Wherever the word "with" appears in a line of the data, that line should be copied.
+++ Records provided
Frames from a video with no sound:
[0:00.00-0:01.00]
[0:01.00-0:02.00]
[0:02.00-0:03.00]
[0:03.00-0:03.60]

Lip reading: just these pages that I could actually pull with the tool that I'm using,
++++++
+++ Records provided
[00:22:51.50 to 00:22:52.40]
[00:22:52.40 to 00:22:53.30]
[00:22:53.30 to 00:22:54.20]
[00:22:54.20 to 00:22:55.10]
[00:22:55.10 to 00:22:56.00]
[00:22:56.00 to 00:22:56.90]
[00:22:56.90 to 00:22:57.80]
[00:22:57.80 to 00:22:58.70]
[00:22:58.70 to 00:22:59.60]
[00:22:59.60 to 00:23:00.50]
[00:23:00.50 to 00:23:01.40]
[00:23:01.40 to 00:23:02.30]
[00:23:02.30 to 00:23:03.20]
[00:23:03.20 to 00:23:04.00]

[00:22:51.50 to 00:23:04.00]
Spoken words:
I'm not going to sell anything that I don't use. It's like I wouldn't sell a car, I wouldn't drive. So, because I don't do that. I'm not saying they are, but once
++++++
= Your response =
Frames from a video with no sound:
Lip reading: just these pages that I could actually pull with the tool that I'm using,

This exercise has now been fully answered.